# Dolphin Research Center or Theater at the sea?



## djkrolow (Feb 9, 2008)

My wife, two kids(5 & 6) and I will be staying at the Hammocks in March(first time flying with the kids) and would like to see some dolphins and explore the other interests of the Keys. I can't decide on DRC or Theater at the Sea as far as the dolphins go.  I know that it will be expensive either way, but it's a vacation.  Also are there any other must see places, as well as, restaurants that we should visit that would keep the kids interested.  My kids are pretty easy to please and I've already scoped out some of the beaches in the area, but it always seems like the Tuggers know the hidden gems that should be visited.  We will have a rental car, as we are driving down from Ft Lauderdale to Marathon.  Any help would be greatly appreciated.  Thanks!


----------



## Transit (Feb 9, 2008)

Theater of the sea has some other displays besides the Dolphin swim. The kids like the little beach there where you can snorkle with colorfull fish and the seal show. Make sure no one in your party is allergic to cats they have a ton of them running around the complex. The place is small but is nice. I haven't been to the DRC but have heard of good expirences there.There was a good thread on this here.


----------



## beanie (Feb 9, 2008)

*robbies*

stop at robbies around mile marker 71 and feed the tarpon along with dodging the pelicans . another stop is at the hawks cay resort I think around mm 61 which has a dolphin area that you can observe from the sidelines . my wife and I drove up from marathon 1 day and had breakfast there as suggested by another guest . they have a really good breakfast buffett and the we walked out and observed the dolphin swim . needless to say we were back there the next am so my wife could do the swim . if you are staying in marathon there is a eatery behind the police station and high school on the water called something fishery ? can't remember the name but I'm sure some tugger can help me out but they make a lobster rueben that is great . porky's also has a great cheeseburger .

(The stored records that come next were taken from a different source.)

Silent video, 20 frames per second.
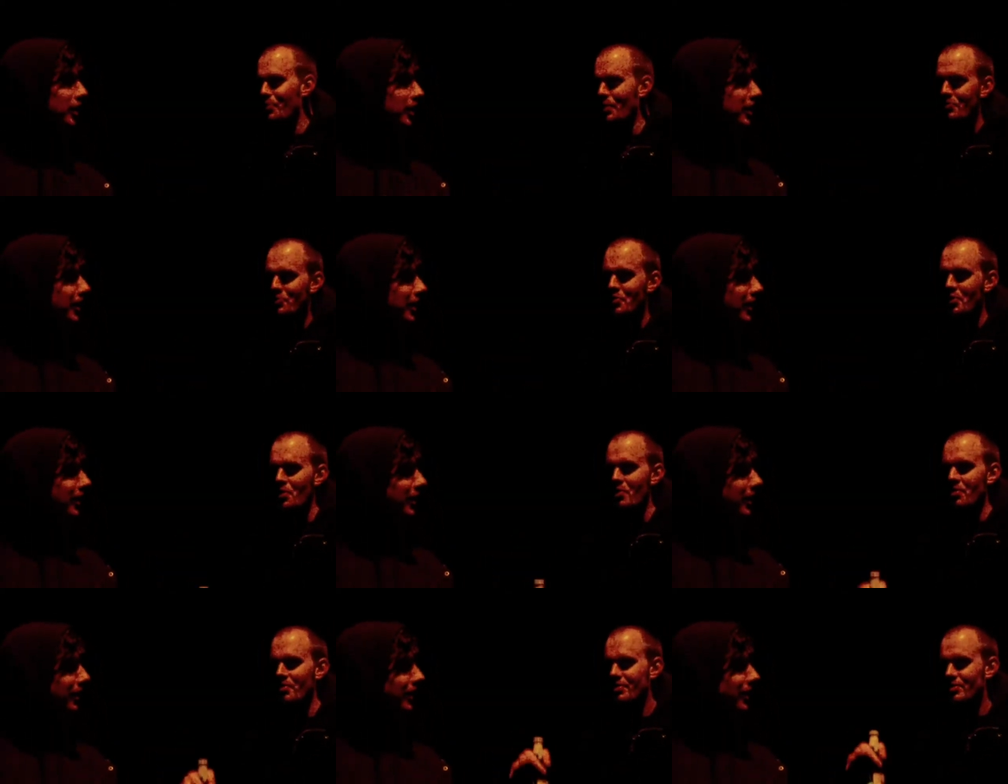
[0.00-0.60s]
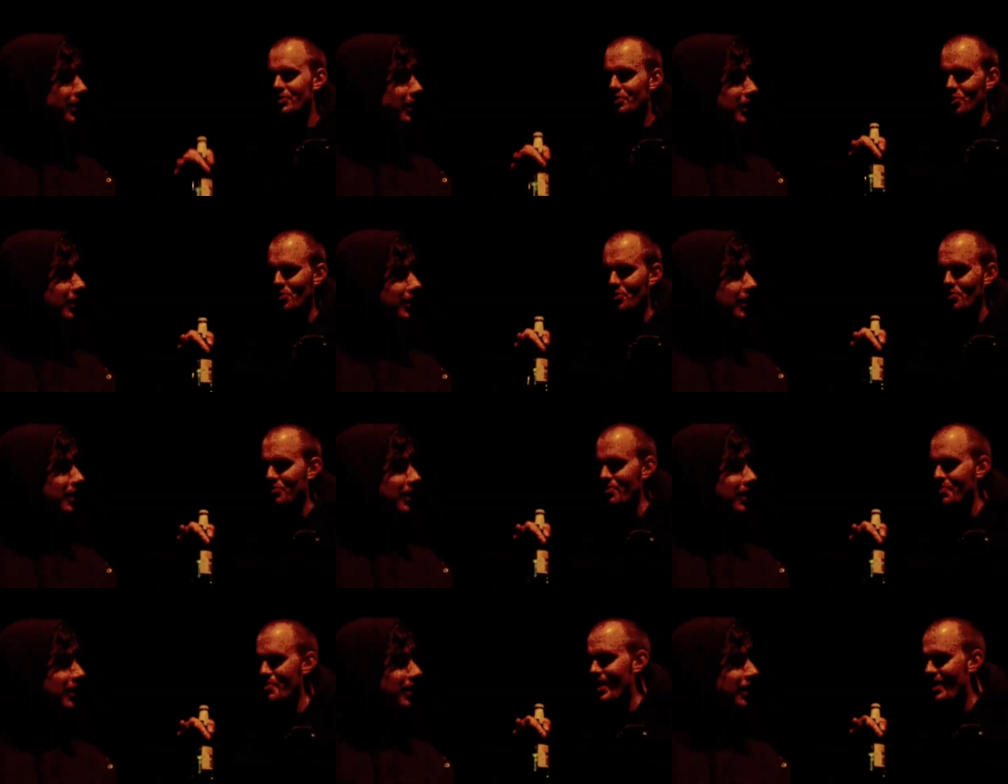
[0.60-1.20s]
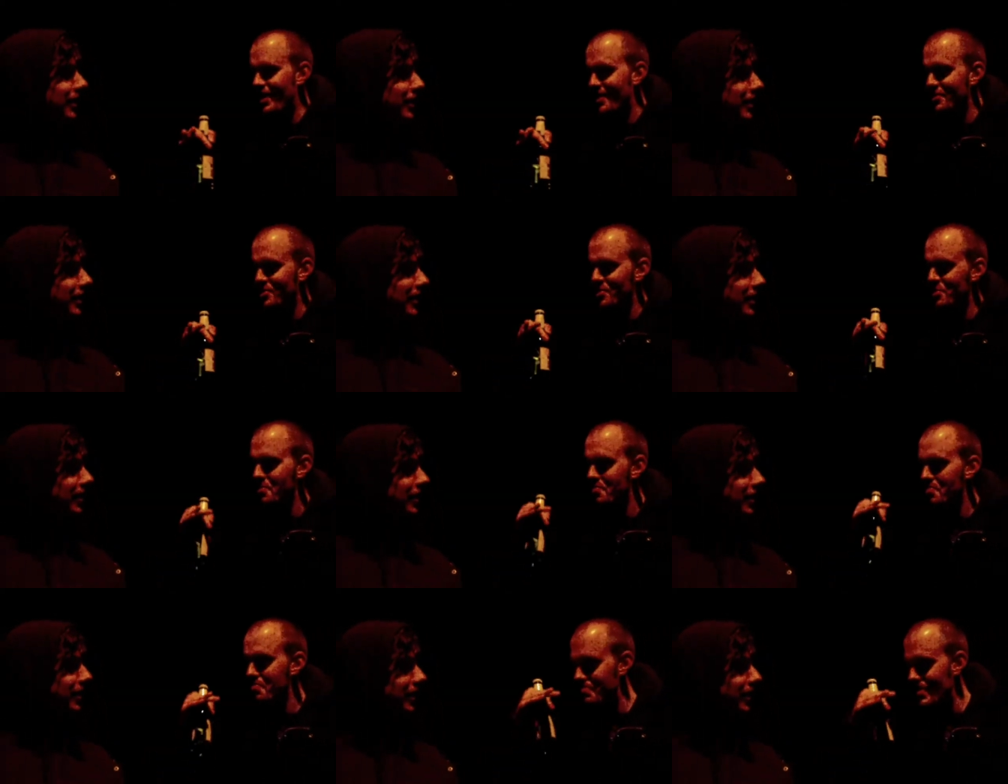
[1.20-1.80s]
We've, we've gone sort of from here
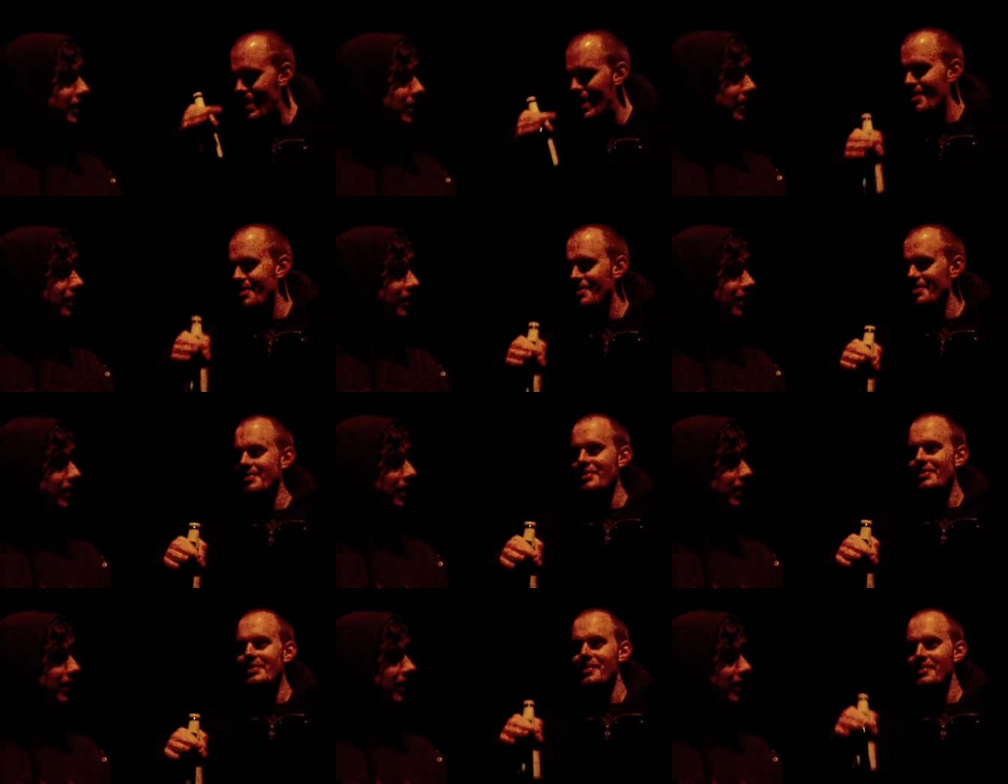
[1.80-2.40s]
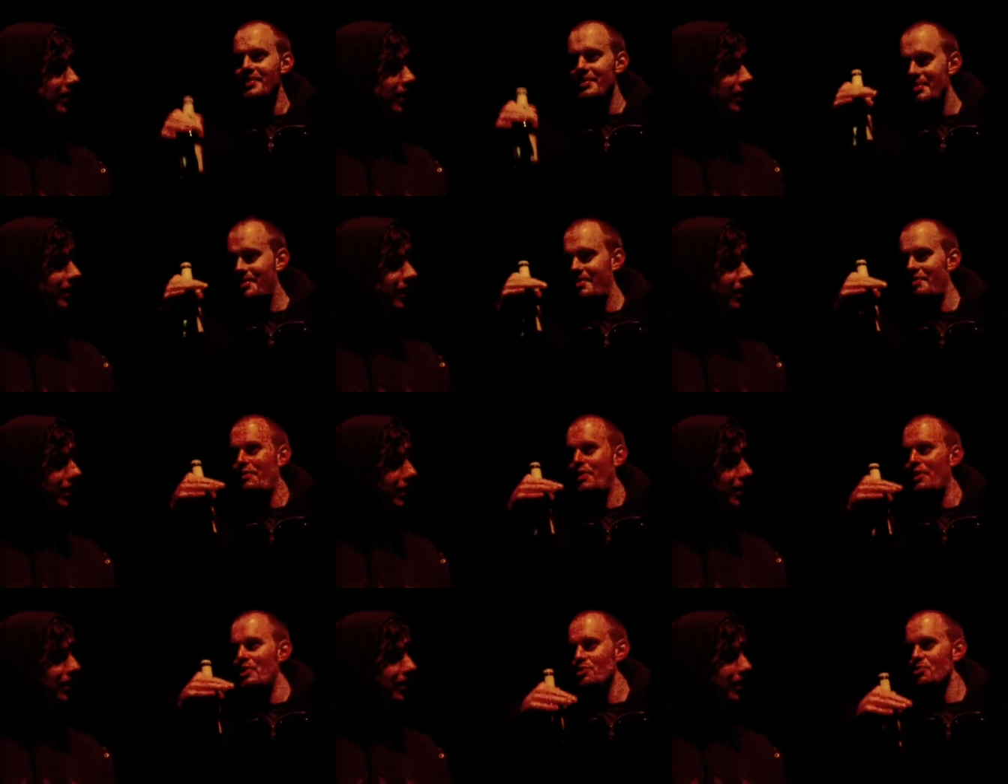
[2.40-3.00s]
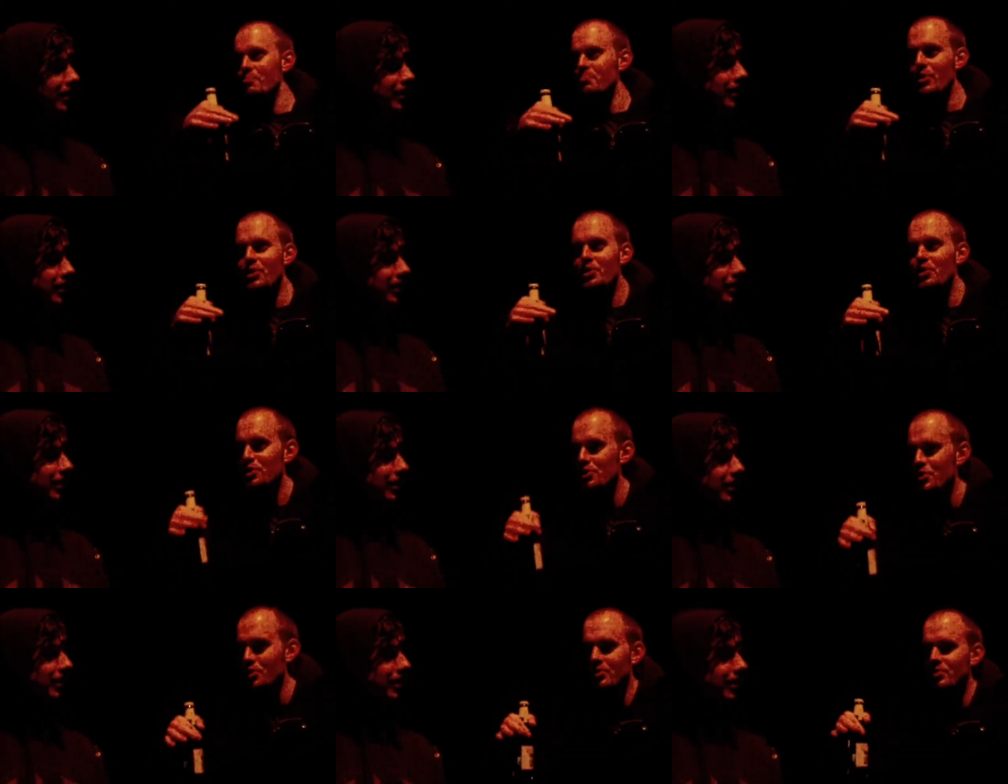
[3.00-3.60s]
to man facial
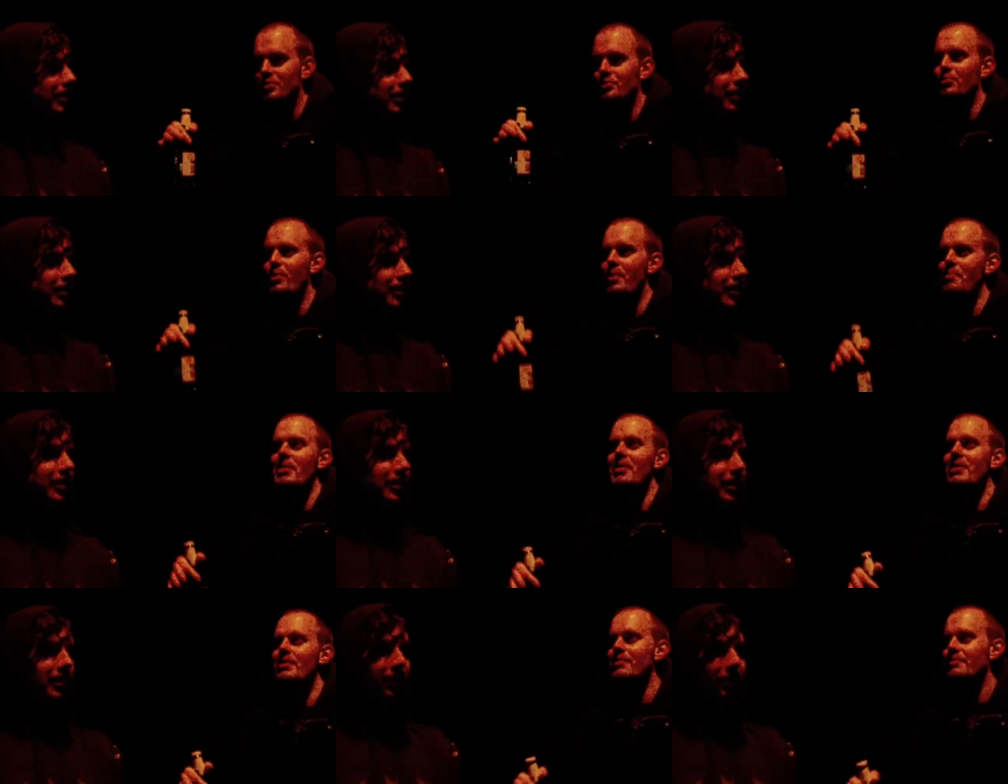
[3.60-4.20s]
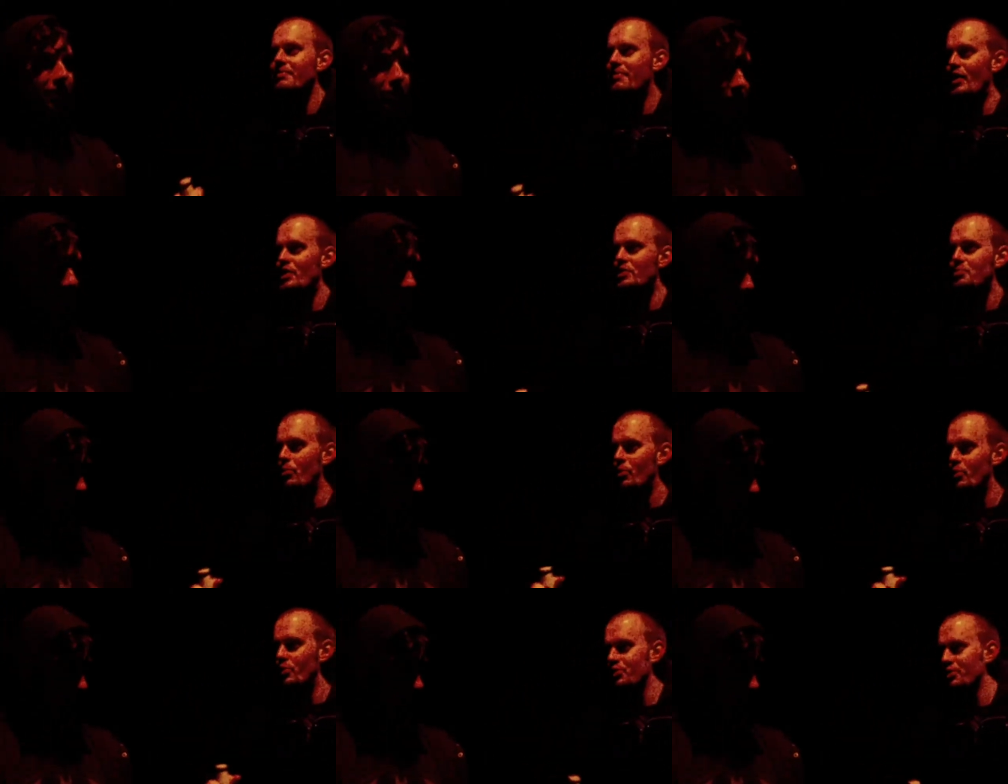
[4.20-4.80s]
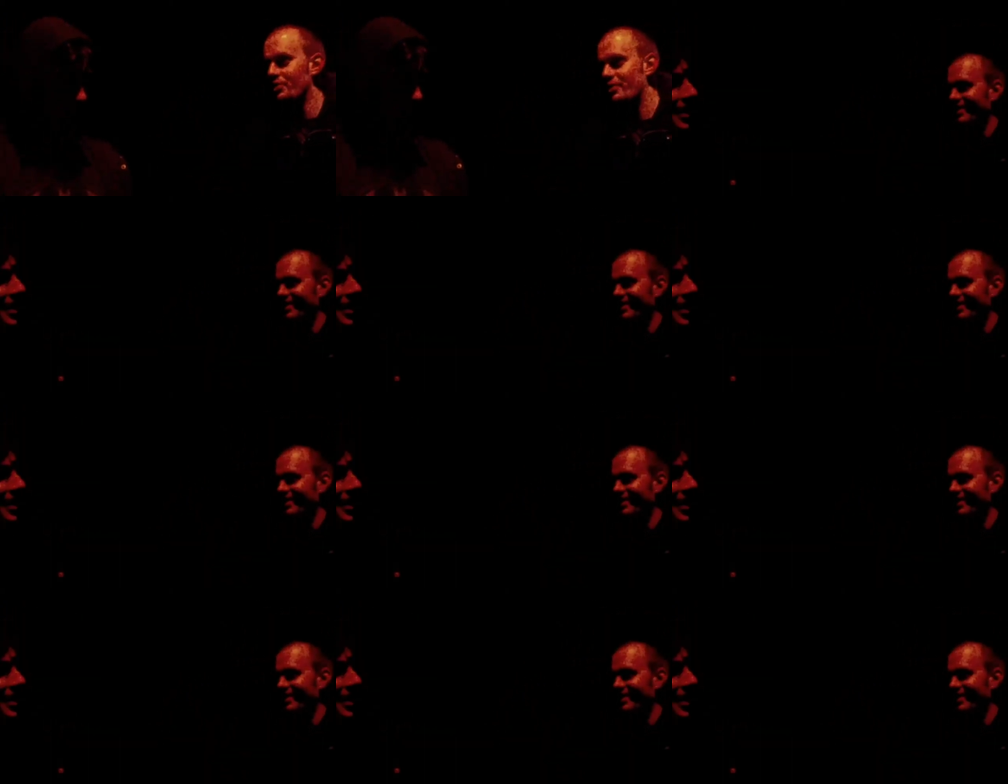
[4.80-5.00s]
bush to women badge bush.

I found the name . it's keys fisheries   http://www.keysfisheries.com/restaurant.html


----------



## Transit (Feb 9, 2008)

beanie said:


> stop at robbies around mile marker 71 and feed the tarpon along with dodging the pelicans QUOTE]
> 
> I stopped at Robbie's because of Conchman's post and when I started to enter the restaurant it didn't look so hot. I tried to back out but my crew wasn't having it , they were hungry. I reluctantly went in and we had some burgers . The kids loved the giant fish out back.I chatted with some locals .The girls bought junk from the junk stand.   It turned out to be an interesting stop off.


----------



## beanie (Feb 9, 2008)

we never ate at robbies ,just stopped twice to feed the tarpon out back .


----------



## Timesharemogul (Feb 9, 2008)

*Do the "Dolphin Experience" at the DRC*

Did the "Experience" at DRC over 10 years ago along with my brother and my S-I-L. It was an unforgettable time. Had to book it the month before- don't know what their policy is now but then you had to make reservations at the beginning of the prior month until all reservation slots were filled for the following month. I then had to mail a full payment to this nonprofit organization [and did deduct $255 (3 adults were $85 apiece over a decade ago) off my income taxes] 
    We spent a considerable amount of time learning about the dolphins, feeding them touching them and swimming with them in a lagoon. 
     Besides the fact that the DRC is a nonprofit, the major difference of this "attraction" is that the Dolphins here are not "trained" nor captured nor starved into submission. They have free access to the ocean and are not held captive. They choose to come to this location every day and stay near Grassy Key/Islamorada as they've become fond of the DRC personnel. That's a stark difference from trained animals in a zoo- many attractions like Sea Workl (as an example) use trained/enslaved dolphins who are taught to behave in submission by withholding food/being held captive. The Dolphin Research Center offers a very genuine Dolphin experience, IMHO.
Brian


----------



## djkrolow (Feb 10, 2008)

*Thanks!*

Thanks for all the help, I got a lot of nice informaton.  Can't wait to go next month and get out of these cold Wisconsin temperatures (-48 below with windchill today).


----------



## Timesharemogul (Feb 10, 2008)

*iF YOU'RE GOUING NEXT MONTH...*

If it's NEXT MONTH that you are going tothe Keys, I would urge you toattempt toget a reservation NOW with the DRC for their "Dolphin Experience". (It may unfortunately be already too late onFebruary 10 for a prime March reservation)....but you'll never know unless you call them.
Brian


----------



## Timesharemogul (Feb 10, 2008)

*iF YOU'RE GOING NEXT MONTH...*

If it's NEXT MONTH that you are going tothe Keys, I would urge you toattempt toget a reservation NOW with the DRC for their "Dolphin Experience". (It may unfortunately be already too late on February 10 for a prime March reservation)....but you'll never know unless you call them.
Brian


----------



## JillC (Feb 13, 2008)

*DRC*

We took our boys to DRC about 10 years ago.  There is a program for about an hour to learn all about the dolphins and then everyone swam with the dolphins for about 20 minutes.  It truly was fun and amazing to see how really big they are.

We also will be flying into FLL and then driving down to Marathon in March.  Have fun on your trip!


----------